Козлов ушел в перевязочную, а она,
Господи, ну зачем же, зачем ей страдать?
И тут… это было что-то вроде видения… показалось, представилось, прозрелось — по лестнице вниз к приемному покою будто бы соступает молодой слесарь Холодков, а маму свою, Холодкову, несет высоко на руках. Лицо у него закрытое для чужих и спокойное, каким и должно оно быть у сына, несущего свою мать на руках, а у Холодковой слезы под очками: «Вот, девочки, какая я теперь, вот какого сына мне бог послал, девочки!» И кивает-то она всем, и улыбается, и ничего, ничего, можно еще жить.
Женя уехал первым утренним автобусом, на шесть сорок. Она сама его и посадила. Потом операция, и вот домой… Нет, не сразу домой: зашла еще в лес и побродила немного с краешку. Березы по вершинам, до пояса, а иные и полностью стояли желтые, медные, золотые, поджаристо-светло-коричневые. У невысоких меж ними кустиков листья походили на кленовые, только поделенные на три отдельных листочка с короткими крепкими стебельками. Они были багряно-красные, почти малиновые, и сливались в запутанно какой-то избыточный, но продуманный орнамент, в ликующую роскошную паутину; хотелось подойти и опустить туда лицо, чтобы утонуть в их запахе, в нежной их роскоши.
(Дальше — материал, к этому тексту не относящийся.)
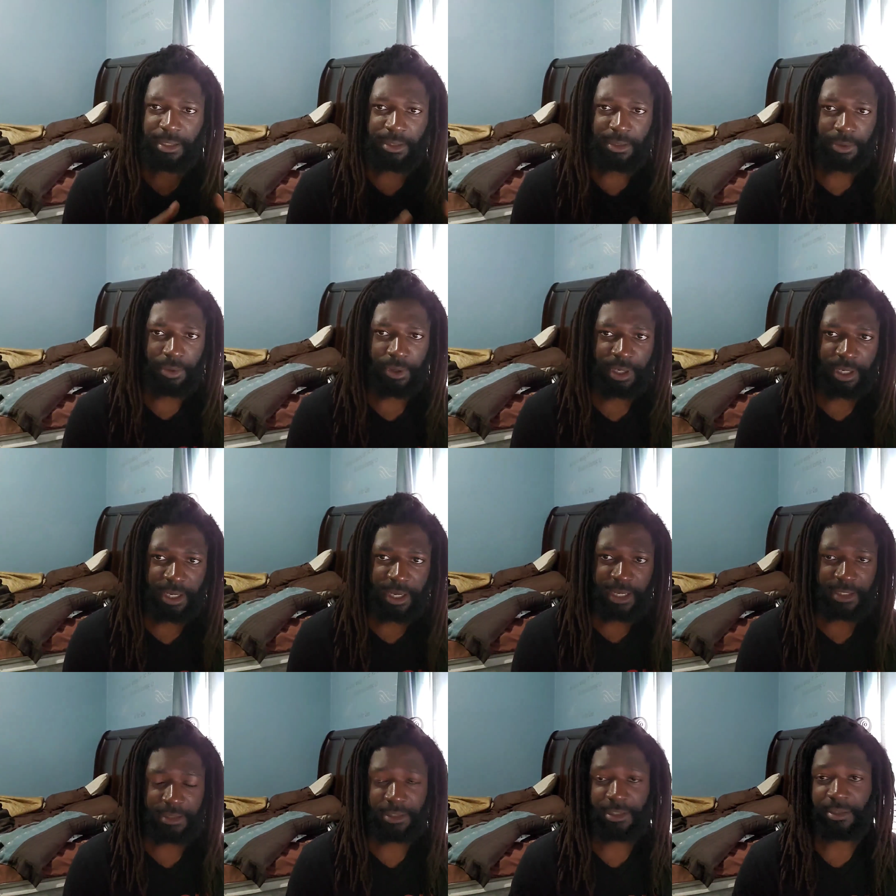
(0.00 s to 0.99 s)
these
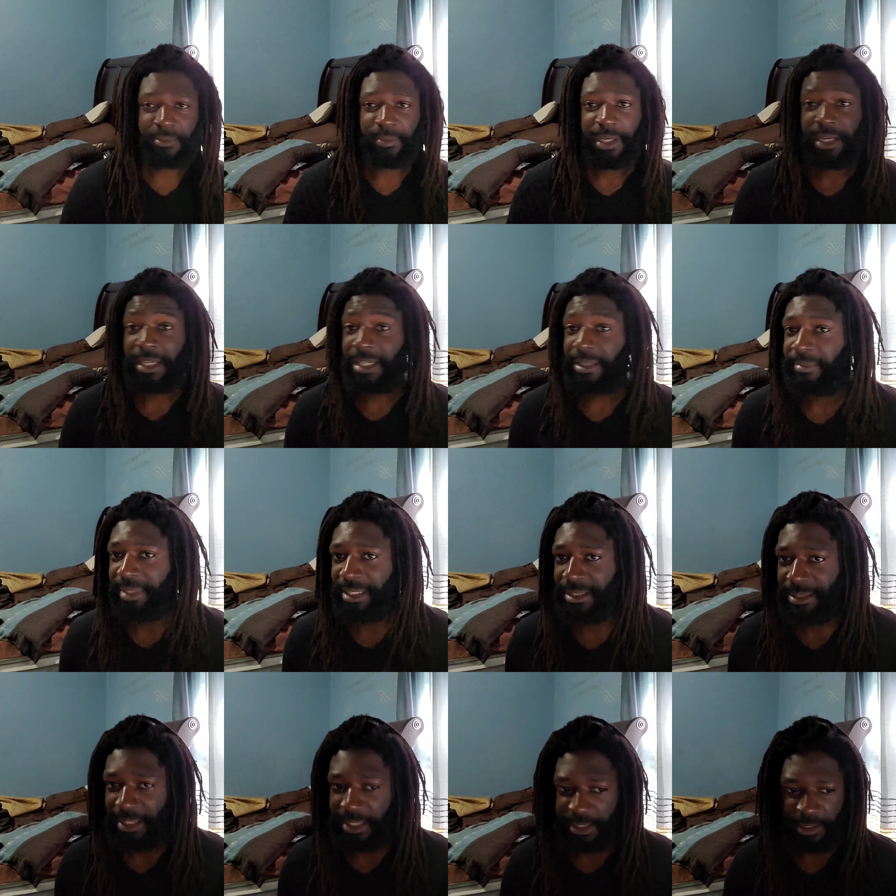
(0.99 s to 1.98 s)
organizers by any
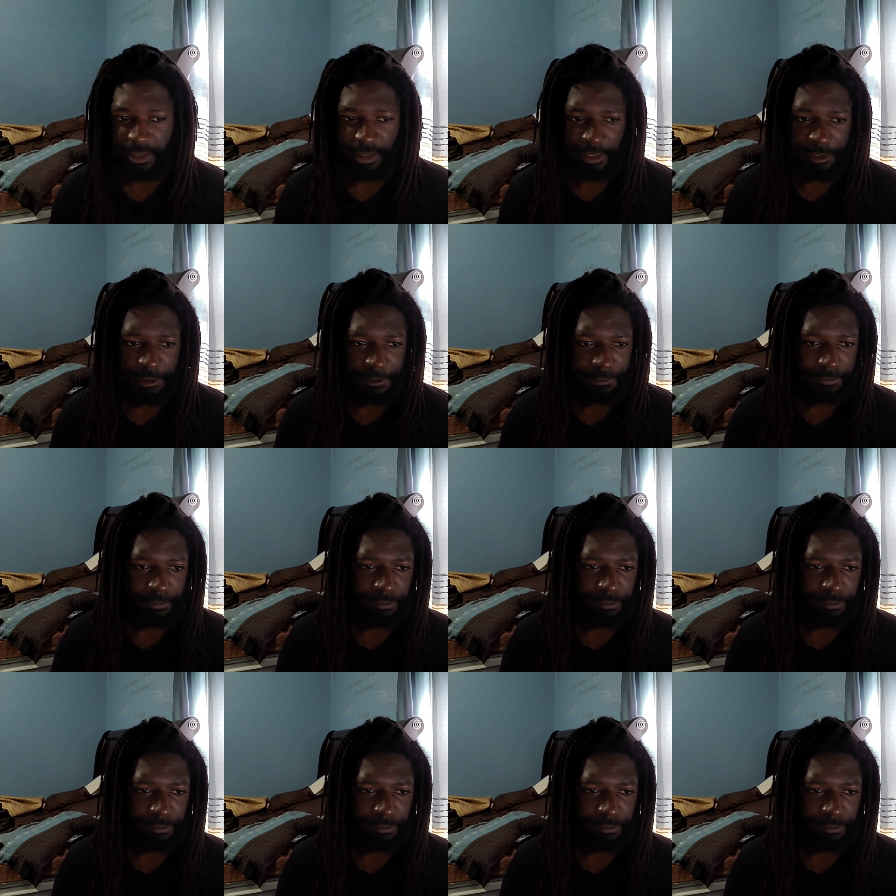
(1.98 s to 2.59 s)
means necessary.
Одно дерево, зеленое у ствола, дальше к периферии становилось желтым, а потом даже красным. И были деревья совсем облетевшие и черные — это были липы. Над лесом пролетел пузатый, тяжеленький, словно летающий ящер, вертолет и не испортил картины. Будто он тоже был живой.
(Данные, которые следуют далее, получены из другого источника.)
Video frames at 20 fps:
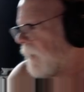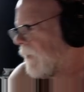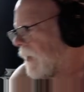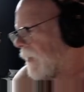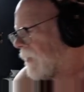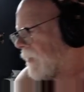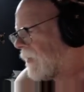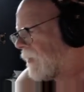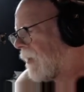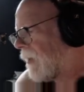
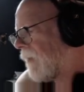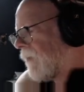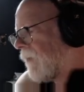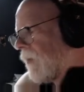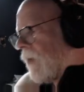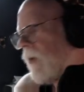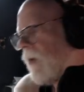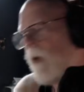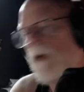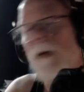done this enough
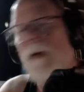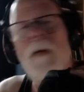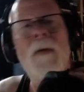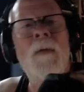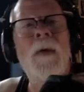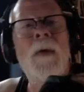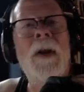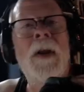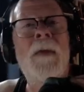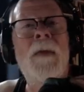to know
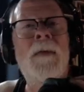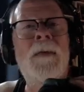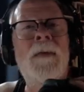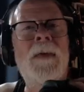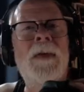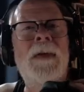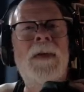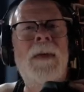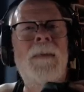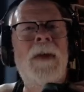when
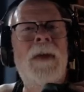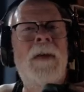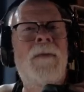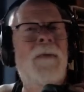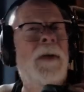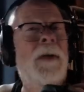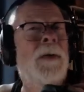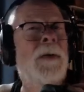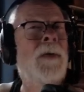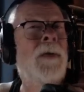something
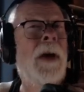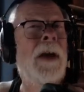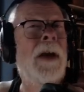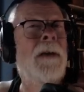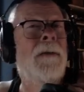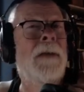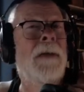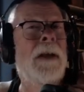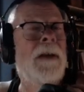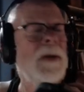feels
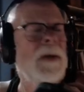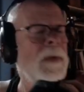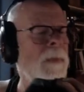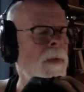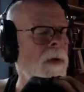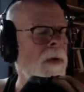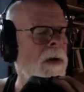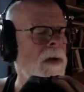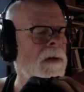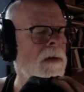right at this
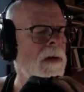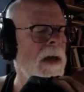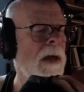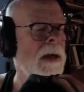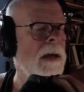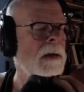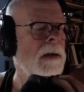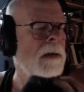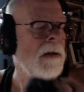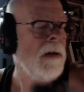point.
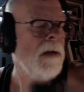And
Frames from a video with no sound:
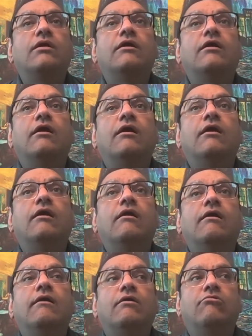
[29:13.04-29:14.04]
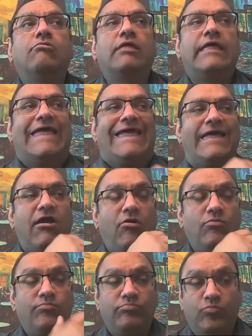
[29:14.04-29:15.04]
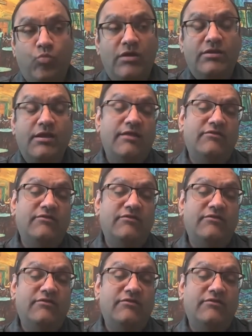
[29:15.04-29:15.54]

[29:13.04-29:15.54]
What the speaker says: uh, how what kind of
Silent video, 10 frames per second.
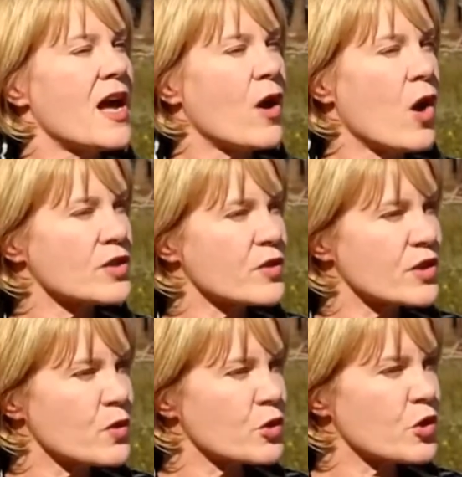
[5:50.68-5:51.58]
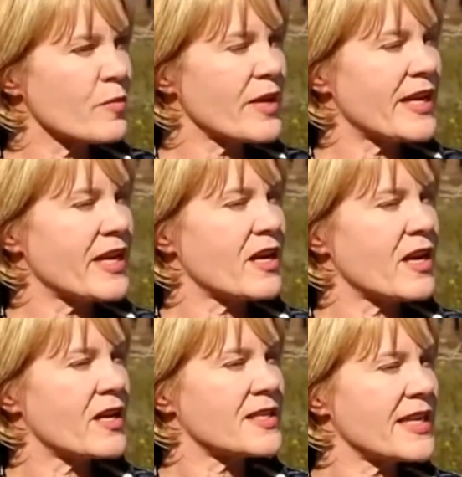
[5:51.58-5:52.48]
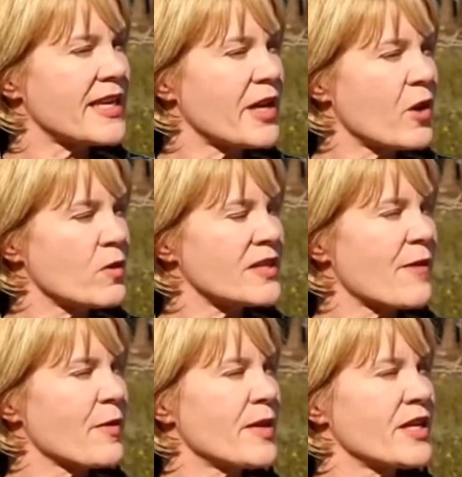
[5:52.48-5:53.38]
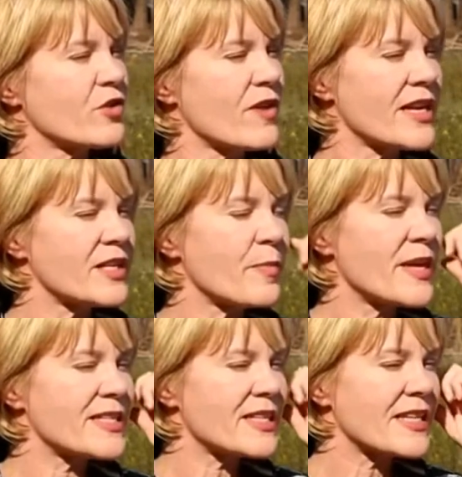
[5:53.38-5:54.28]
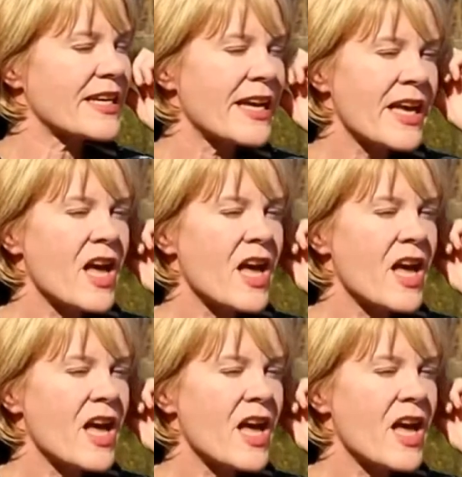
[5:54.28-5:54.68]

also social media CEOs, everybody's trying to basically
Шла домой дорогой, которой два дня назад возвращалась из леса с Женей. Снимала с юбки малюсеньких серых ежиков. Какая-то хитрая трава распространяла таким десантным способом цепенькие свои семена. Листья тополей, росших вдоль дороги, были, оказывается, не желтые вовсе, а пятнистые. Пятна зелени среди желтого или пятна желтого среди зелени… Ах, все равно! — думала. Шла и наступала на них сапогами.
Недалеко от дома у обочины валялся мертвый ворон. Ветер поднимал большое черное крыло, топорща перья, и издалека на миг показалось, что птица еще живая. Машиной ли стукнуло его, пацаны ли из рогатки?
И дома, чтобы успокоиться, затеяла-придумала себе стирку. Осталась Женина рубашка (сама же попросила ее оставить) и простыня, на которой они спали этой ночью, добавила к ним еще что-то, и вот придумала, чтоб как по правде, чтобы уж не сомневаться. Да и не сомневалась теперь. Если бы девять лет назад на даче той на речке Чемровке, где жили с Женей после возвращения его с моря, где они так оба мучились, если бы ей сказали тогда, пообещали: погоди, Катенька, дай срок, будет, все у тебя еще будет, и лучше еще, чем ты в шестом классе себе заказывала, — она поверила бы. И когда закрывала за собой тихонечко калитку, а Женя, глупый, родной, спал, ничего не подозревая, и после, когда уехал в Москву, а она стояла на мокром перроне, и в прошлом еще году, и позавчера… и до самой смерти — будет, будет, будет! Всегда одно и единственное это будет. Будто бы она жила уже однажды на белом свете и все запомнила. Запомнила и вот сверяет теперь: было — будет. А тот кусочек, где они с Женей в центре круга женихом и невестой, как будто помнила лучше всего. Потому-то и не усомнилась, когда удобно было усомниться, потому и поверила, увидев Женю у больничных ворот. Сразу и опять. И ничего, ничего, что он пока женат, он приедет, он вернется к ней, и все у них с Женей все равно будет, все равно!